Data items
+---+

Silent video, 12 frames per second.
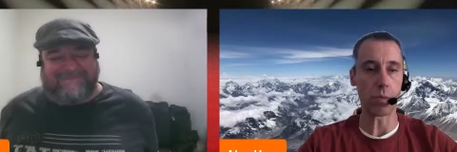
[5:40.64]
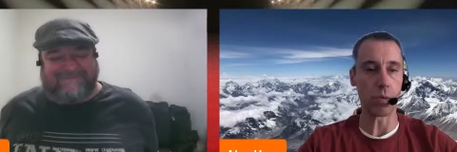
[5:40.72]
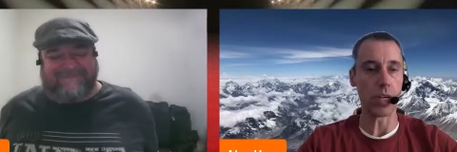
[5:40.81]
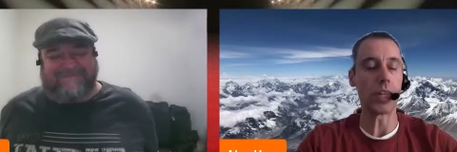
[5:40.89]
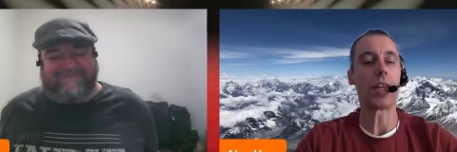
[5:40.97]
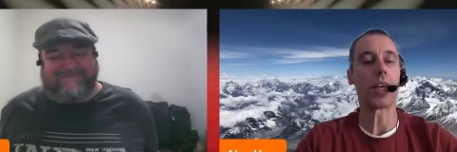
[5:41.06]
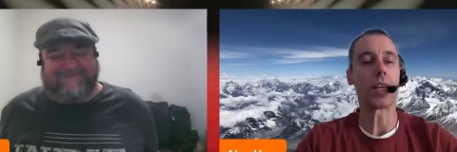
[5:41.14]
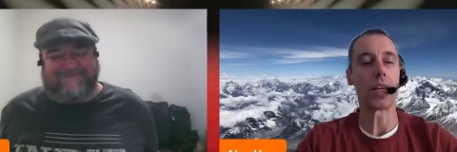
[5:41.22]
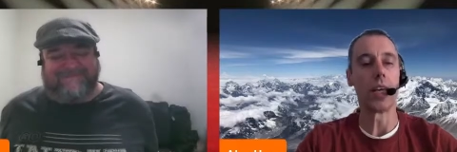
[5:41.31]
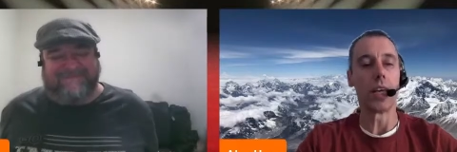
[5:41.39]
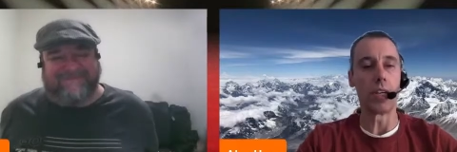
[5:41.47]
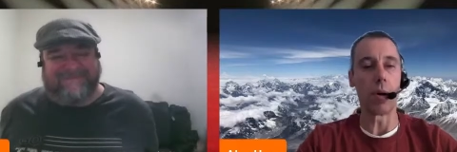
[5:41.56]
Speaker 1: you know, maybe
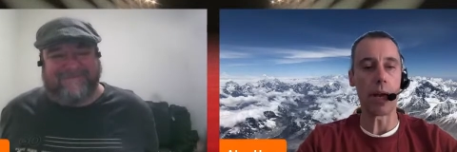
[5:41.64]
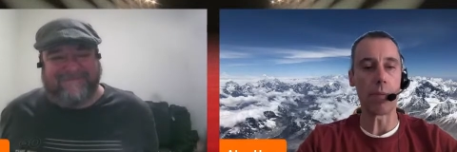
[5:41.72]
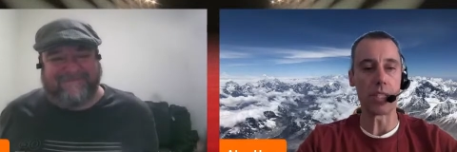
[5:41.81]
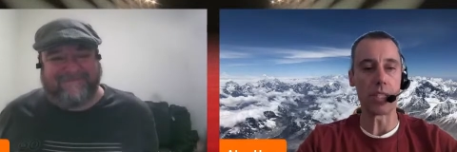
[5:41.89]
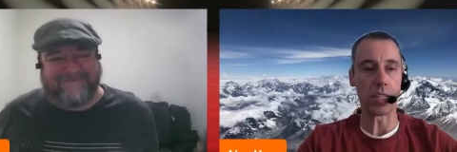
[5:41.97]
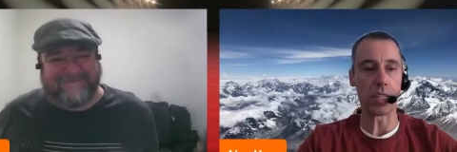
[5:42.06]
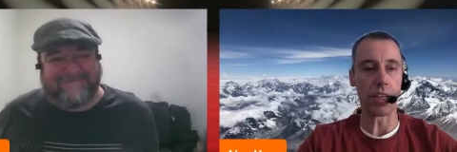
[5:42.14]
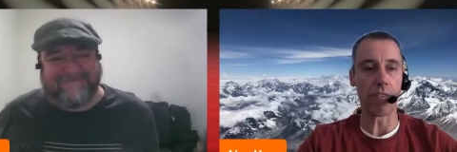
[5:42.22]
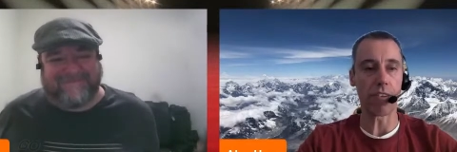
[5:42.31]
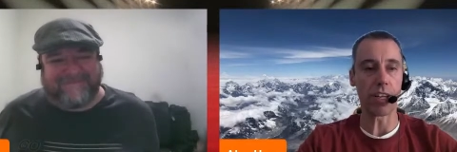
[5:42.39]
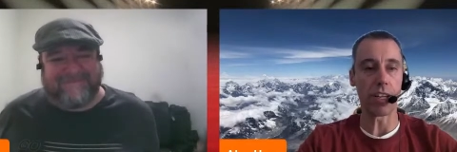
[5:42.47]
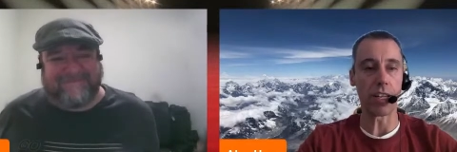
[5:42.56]
significantly
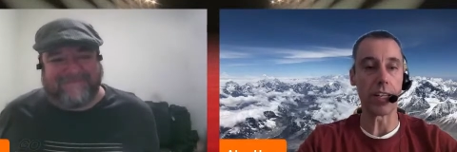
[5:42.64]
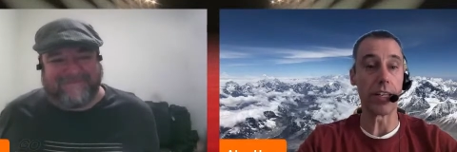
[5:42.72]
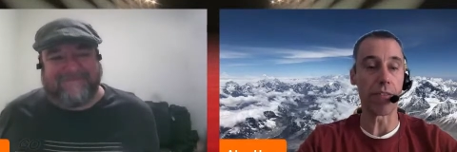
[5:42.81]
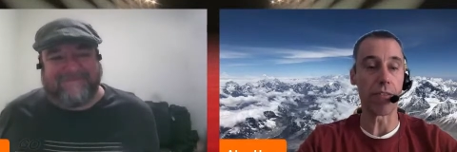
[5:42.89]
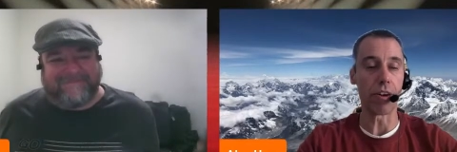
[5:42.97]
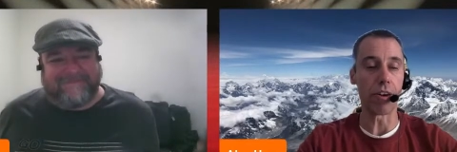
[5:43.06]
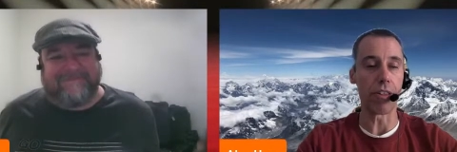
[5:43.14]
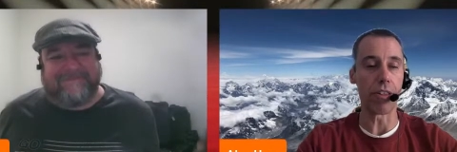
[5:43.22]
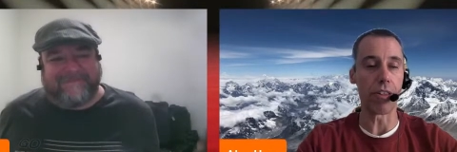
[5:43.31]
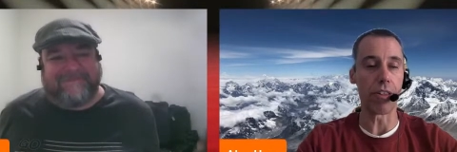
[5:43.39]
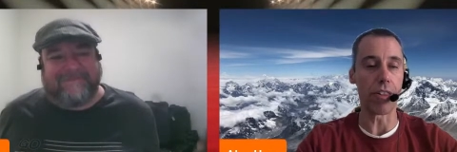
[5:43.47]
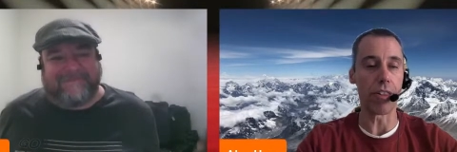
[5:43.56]
different than some of
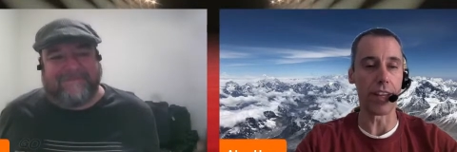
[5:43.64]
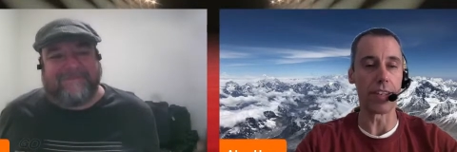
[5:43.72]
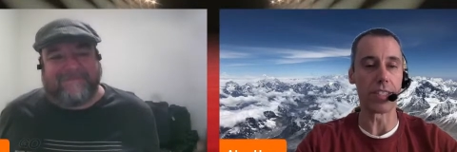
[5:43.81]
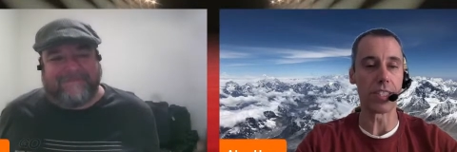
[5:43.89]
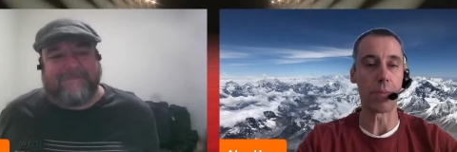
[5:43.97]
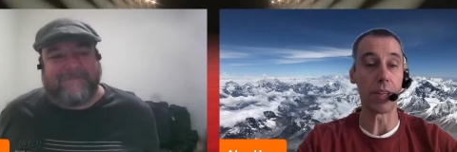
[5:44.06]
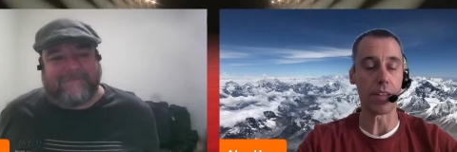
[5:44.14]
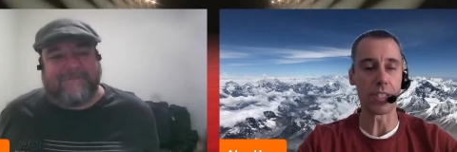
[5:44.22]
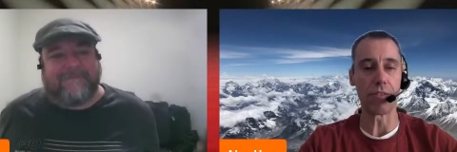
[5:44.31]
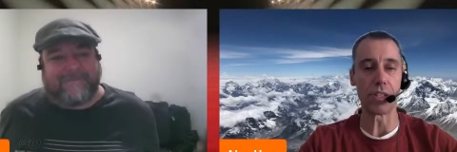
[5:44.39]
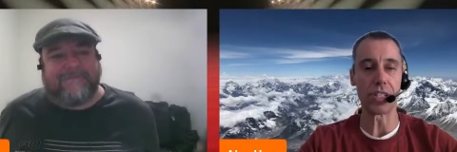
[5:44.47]
the other stuff you see.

+---+

TASK DETAILS » Every record is to be repeated exactly, and no picture is carried over.

RESPONSE BOX »
Silent video, 12 frames per second.
[5:40.64]
[5:40.72]
[5:40.81]
[5:40.89]
[5:40.97]
[5:41.06]
[5:41.14]
[5:41.22]
[5:41.31]
[5:41.39]
[5:41.47]
[5:41.56]
Speaker 1: you know, maybe
[5:41.64]
[5:41.72]
[5:41.81]
[5:41.89]
[5:41.97]
[5:42.06]
[5:42.14]
[5:42.22]
[5:42.31]
[5:42.39]
[5:42.47]
[5:42.56]
significantly
[5:42.64]
[5:42.72]
[5:42.81]
[5:42.89]
[5:42.97]
[5:43.06]
[5:43.14]
[5:43.22]
[5:43.31]
[5:43.39]
[5:43.47]
[5:43.56]
different than some of
[5:43.64]
[5:43.72]
[5:43.81]
[5:43.89]
[5:43.97]
[5:44.06]
[5:44.14]
[5:44.22]
[5:44.31]
[5:44.39]
[5:44.47]
the other stuff you see.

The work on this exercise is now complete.